Avoir un petit récapitulatif des thérapeutiques disponibles est instructif, n’ayant pas l’habitude de manier ces molécules, notamment par rapport à la polymédication. Néanmoins, je ne suis pas totalement convaincue de l’intérêt du traitement médicamenteux, mais il semblerait que chez les patients répondeurs ces traitements puissent être un vrai plus. Mais ce sont des traitements très couteux, pouvant avoir des effets secondaires pesants sinon graves, et je pense qu’il ne faut pas avoir peur de les arrêter.

C’est le reste de la prise en charge, qui est bien développée mais qui aurait pu être en premier plan, sur lequel on s’appuiera principalement en ville. Orthophonie, kinésithérapie, accueil de jour, séjours de rupture, ergothérapie... Autant d’aides qui vont impliquer le patient et le rendre acteur de son traitement.

Je trouve que l’article ne développe pas beaucoup le concept des CLIC et MAIA, qui vont tendre à fusionner et se développer, et qui sont extrêmement intéressantes pour aider le médecin généraliste. En effet le médecin généraliste pourrait se décourager devant la charge administrative, la coordination difficile avec les différents intervenants, les visites à domicile etc. La gestion de cas est particulièrement intéressante, pour décharger le médecin généraliste et du coup permettre une prise en charge plus adaptée et plus complète.

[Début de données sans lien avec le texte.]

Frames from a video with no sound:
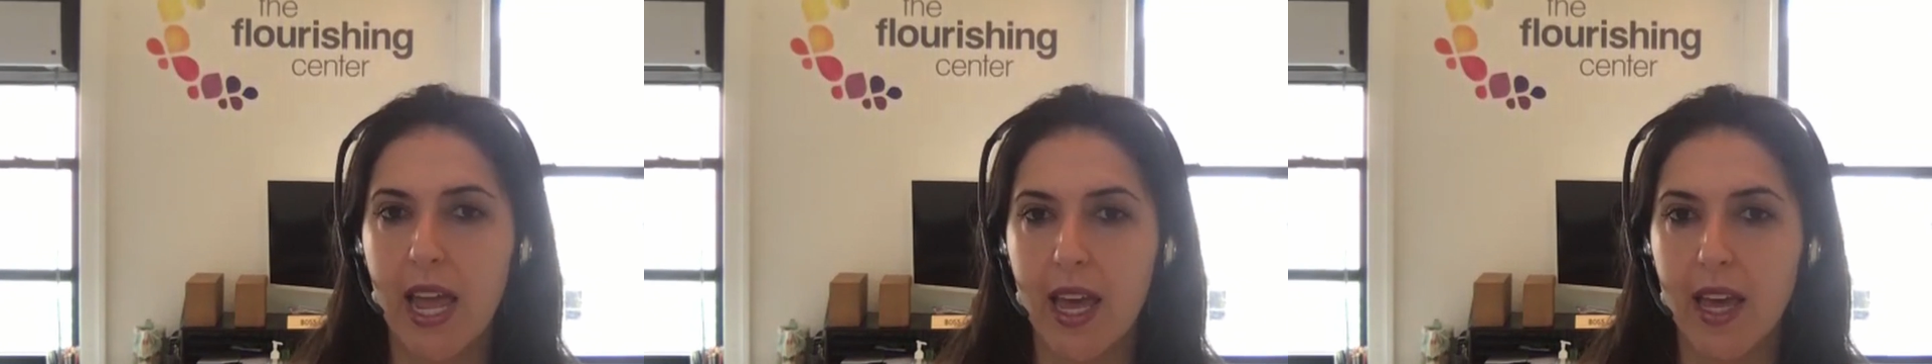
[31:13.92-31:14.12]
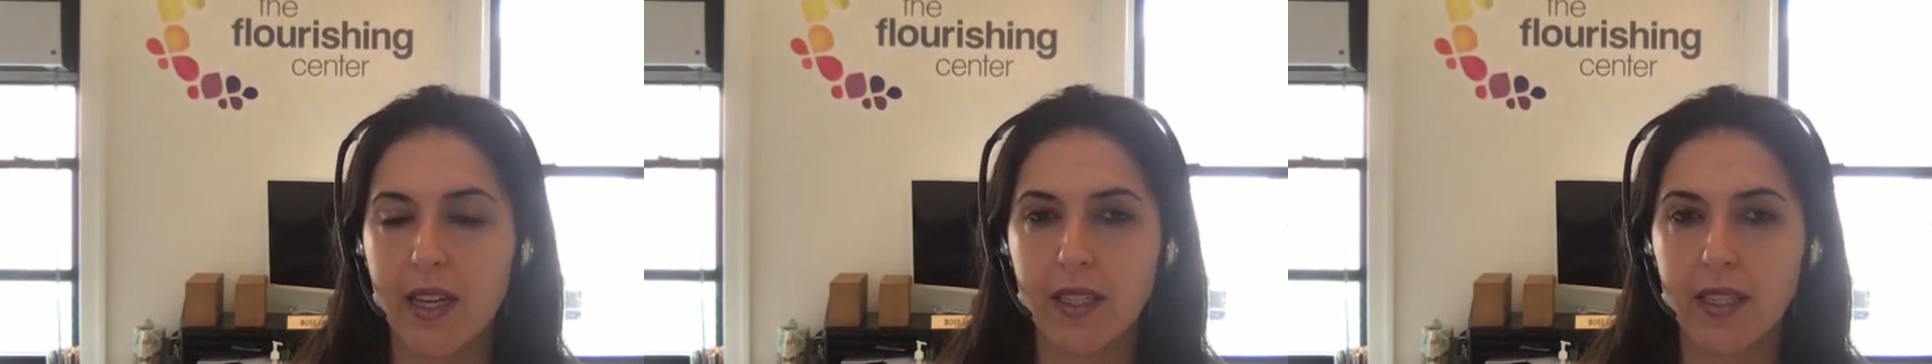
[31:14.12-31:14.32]

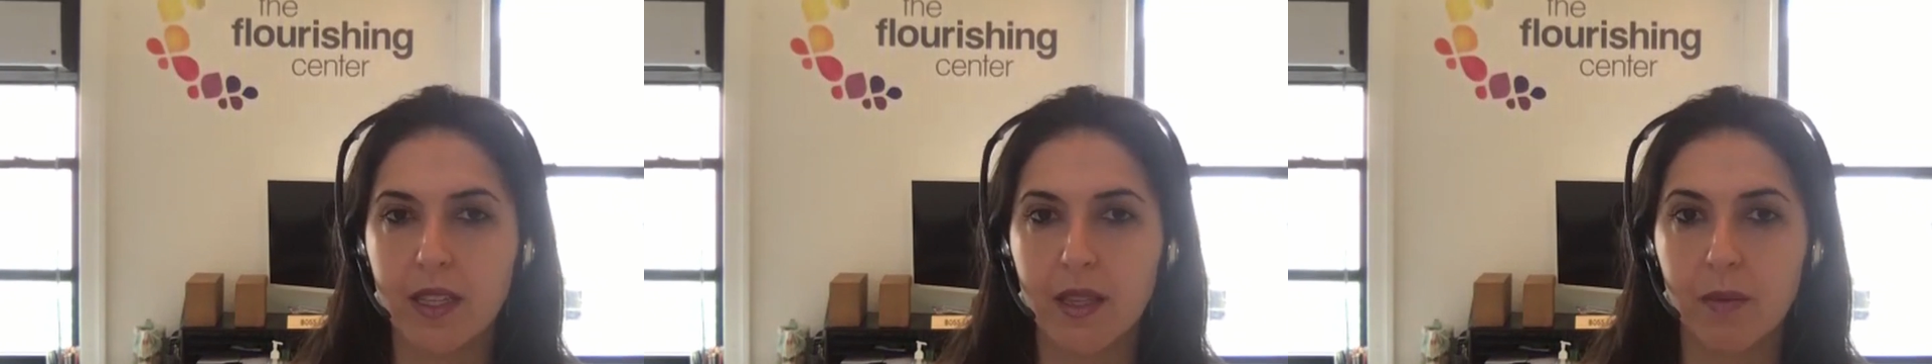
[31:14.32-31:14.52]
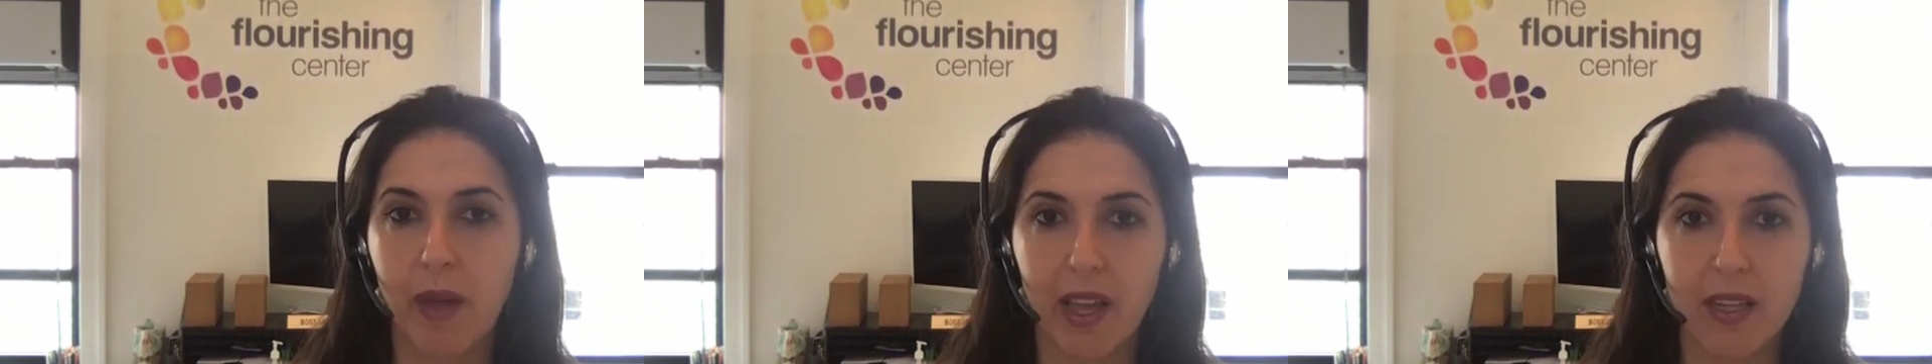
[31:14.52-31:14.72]
and
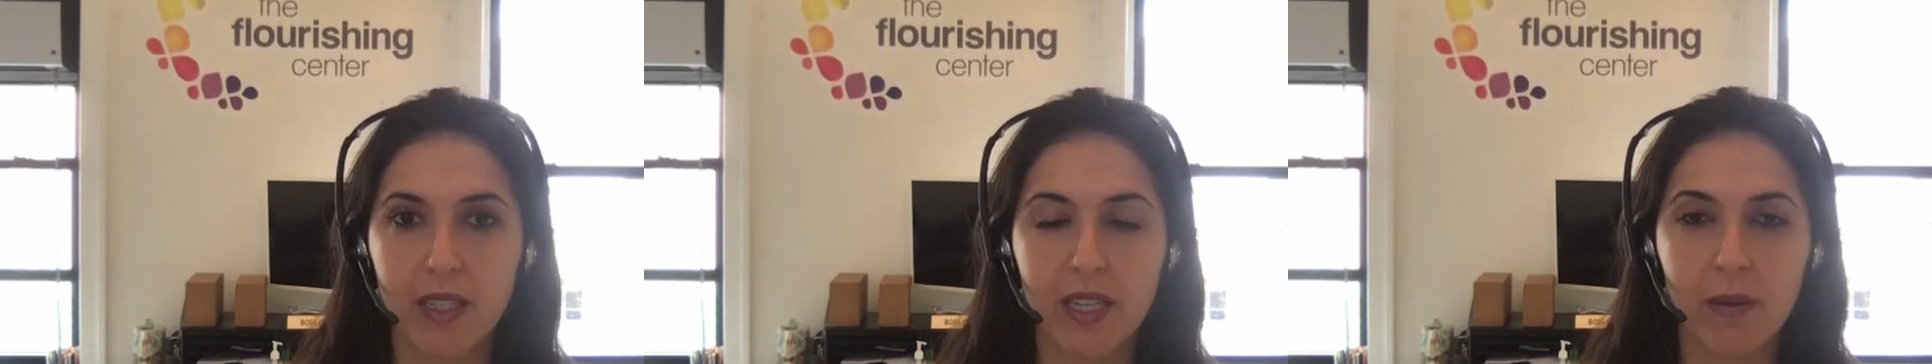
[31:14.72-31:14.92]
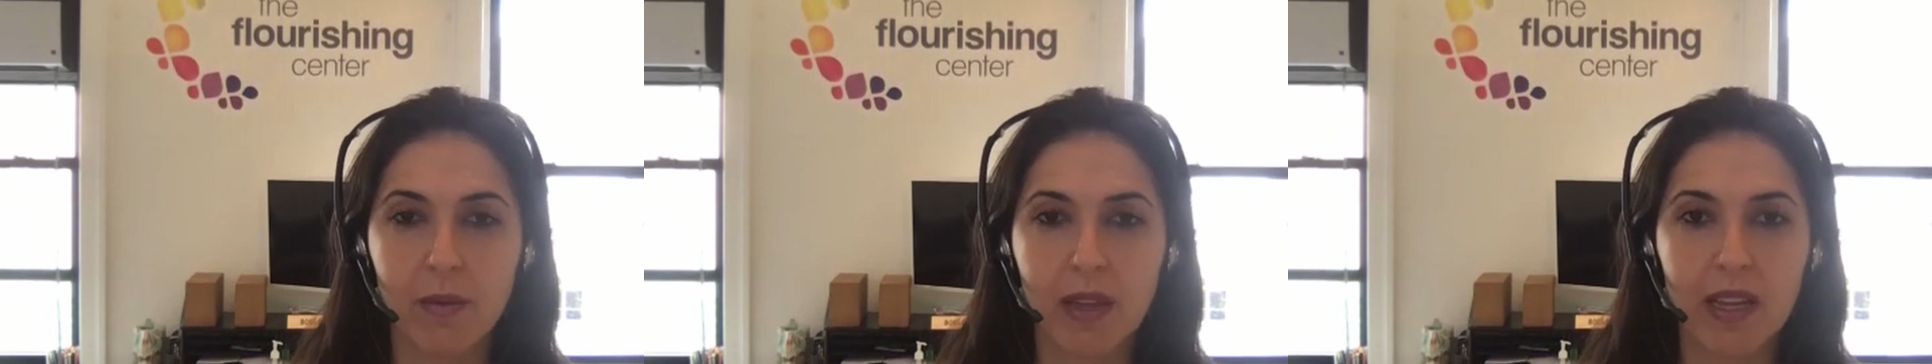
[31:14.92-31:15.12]
the
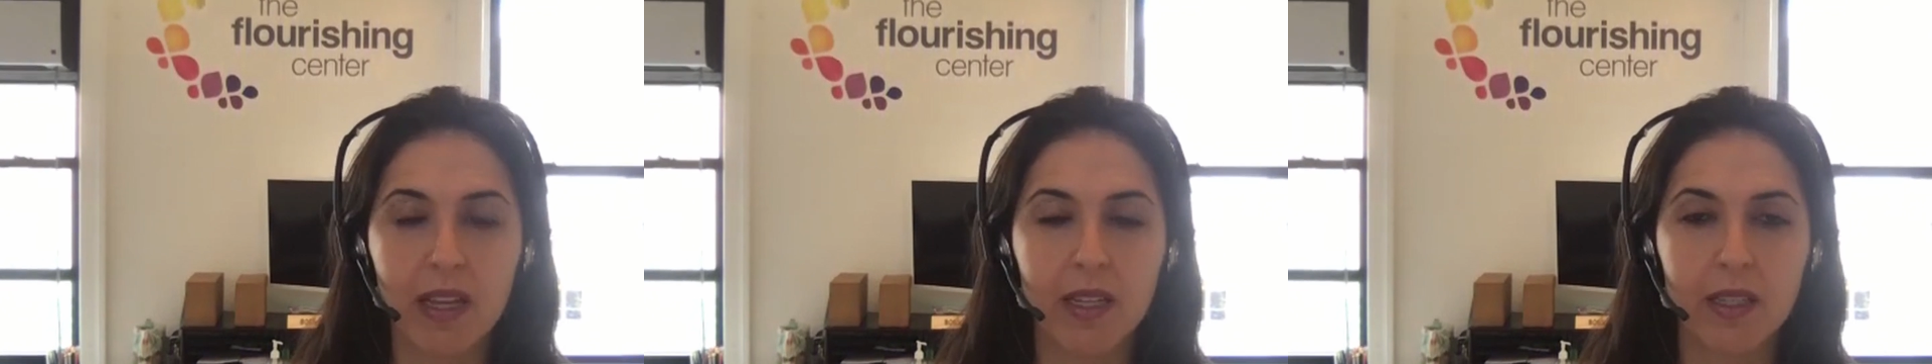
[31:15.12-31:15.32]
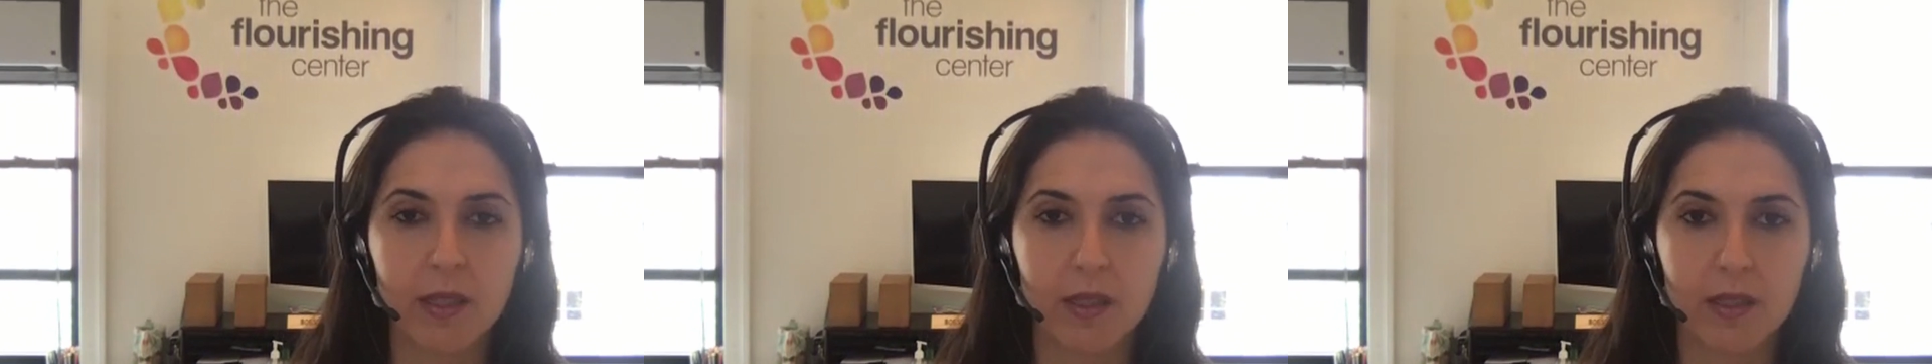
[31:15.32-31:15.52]
pandemic
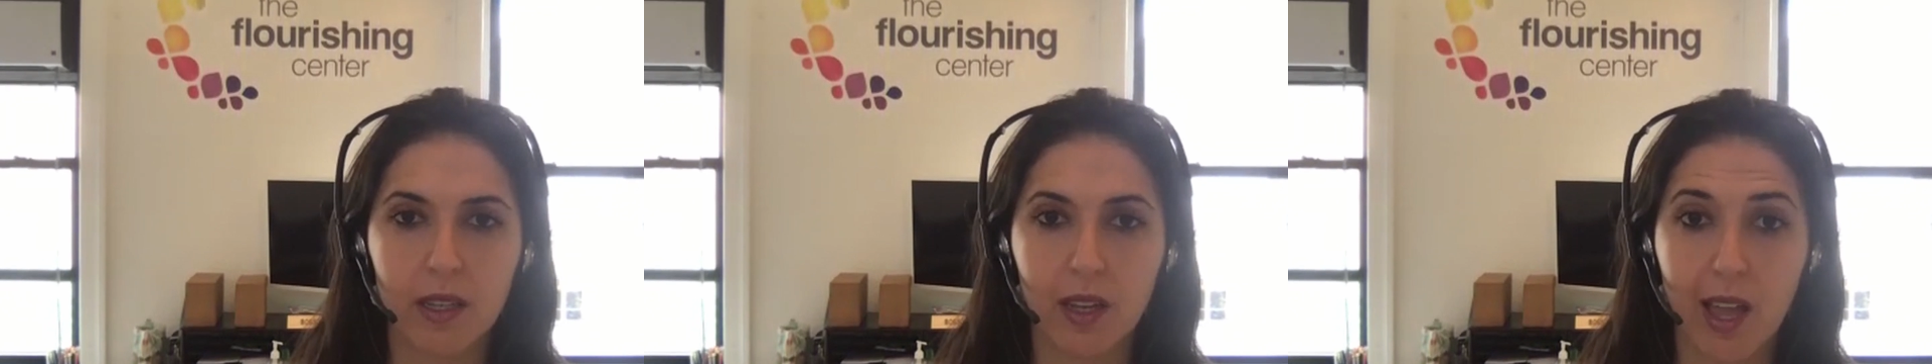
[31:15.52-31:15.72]
has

J’ai été un peu déçue du maigre développement de la prise en charge des troubles du comportement. A part qu’il ne faut pas donner trop de neuroleptiques, qu’il ne faut pas trop donner de benzodiazépines (le xanax n’étant d’ailleurs pas la demi-vie la plus courte de tous), il ne nous reste pas beaucoup de moyens. C’est là que l’on pourra, si l’on n’a pas trop l’habitude comme ce peut être notre cas, jeunes médecins, faire appel aux réseaux gérontologiques et spécialistes pour aider à gérer ce type de problèmes, particulièrement épuisants pour les aidants.

Un accent tout particulier est mis sur l’attention qui doit être porté aux aidants, pour prévenir l’épuisement notamment, et je trouve cela très juste. Les ateliers pour les aidants mis en place dans les CLIC et réseaux participent à cet accompagnement et sont donc il me semble très intéressants.

Un article qui nous montre que des choses peuvent être faites pour les malades de pathologies démentielles, et qu´il ne faut pas baisser les bras avant même d´avoir commencé!